Input for this task below:

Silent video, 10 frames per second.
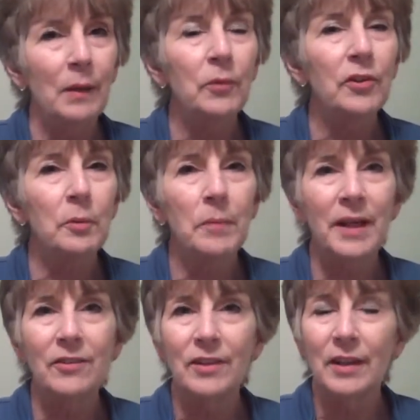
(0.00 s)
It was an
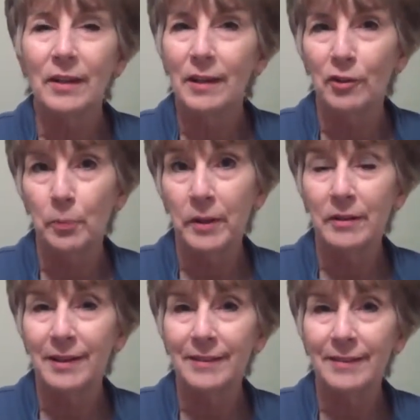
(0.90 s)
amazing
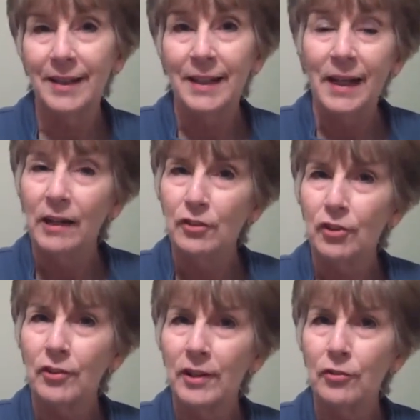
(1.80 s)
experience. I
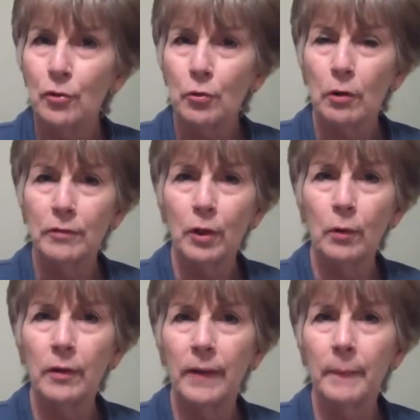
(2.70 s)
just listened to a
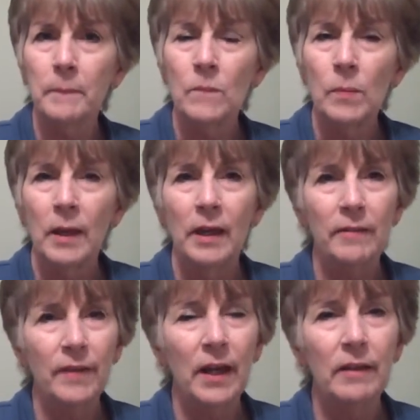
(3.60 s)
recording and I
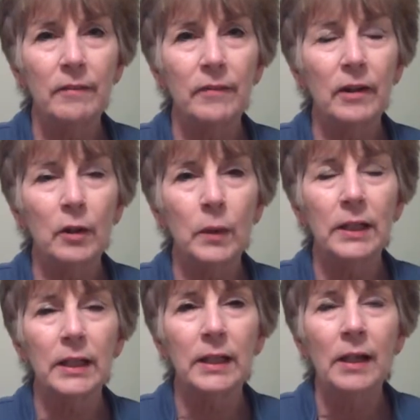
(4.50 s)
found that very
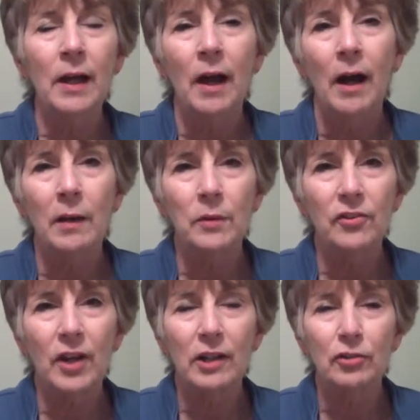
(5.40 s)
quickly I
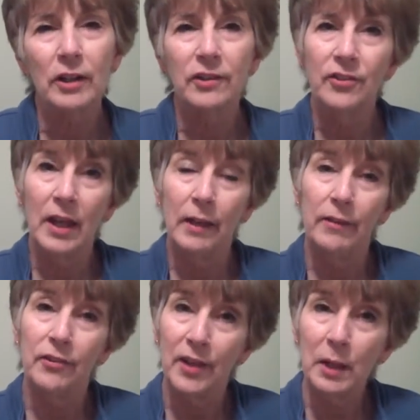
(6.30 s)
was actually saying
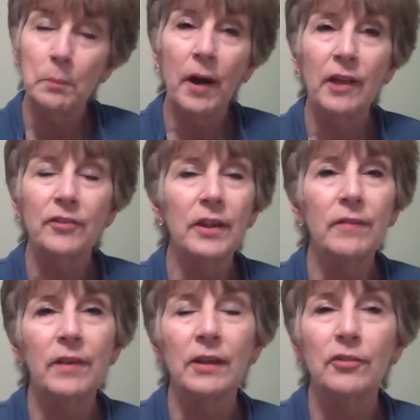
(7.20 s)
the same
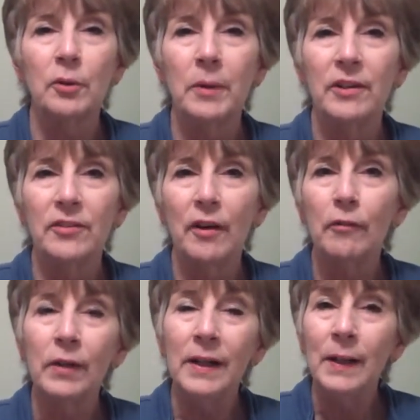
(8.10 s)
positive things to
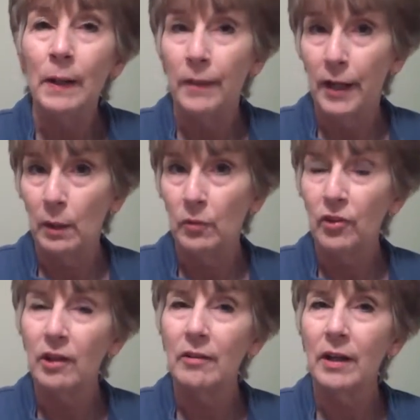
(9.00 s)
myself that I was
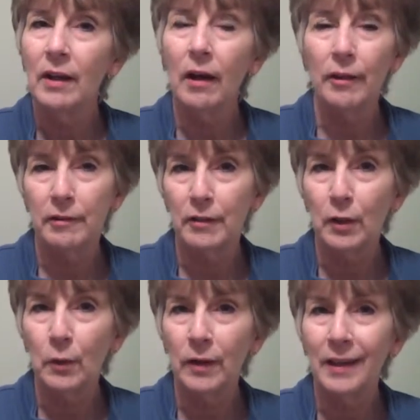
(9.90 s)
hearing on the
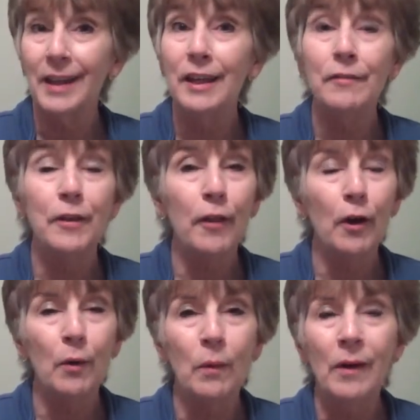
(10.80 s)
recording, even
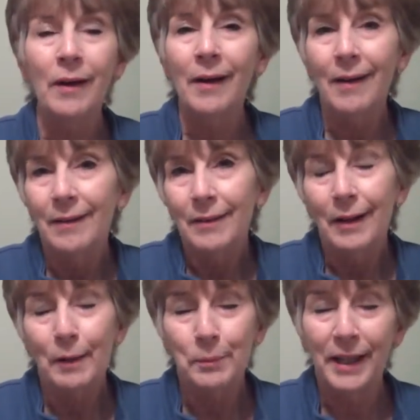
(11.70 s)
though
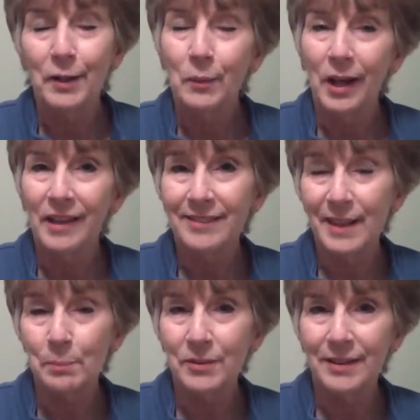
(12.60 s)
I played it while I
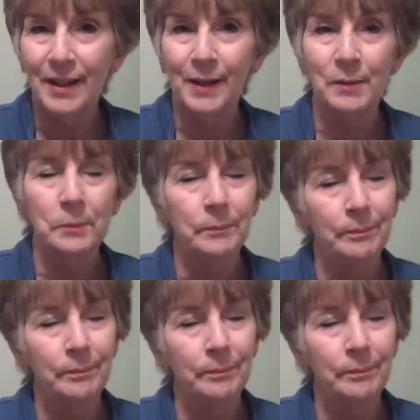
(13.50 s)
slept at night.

End of Input for this task.
Input for this task below:

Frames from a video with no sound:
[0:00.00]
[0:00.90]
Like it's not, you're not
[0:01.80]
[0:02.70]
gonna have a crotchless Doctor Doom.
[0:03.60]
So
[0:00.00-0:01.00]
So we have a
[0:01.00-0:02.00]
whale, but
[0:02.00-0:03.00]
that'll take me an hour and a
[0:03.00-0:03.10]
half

End of Input for this task.

## [What the task asks]
Reproduce every line above containing "video".

## [Solution for this exercise]
Silent video, 10 frames per second.
Frames from a video with no sound:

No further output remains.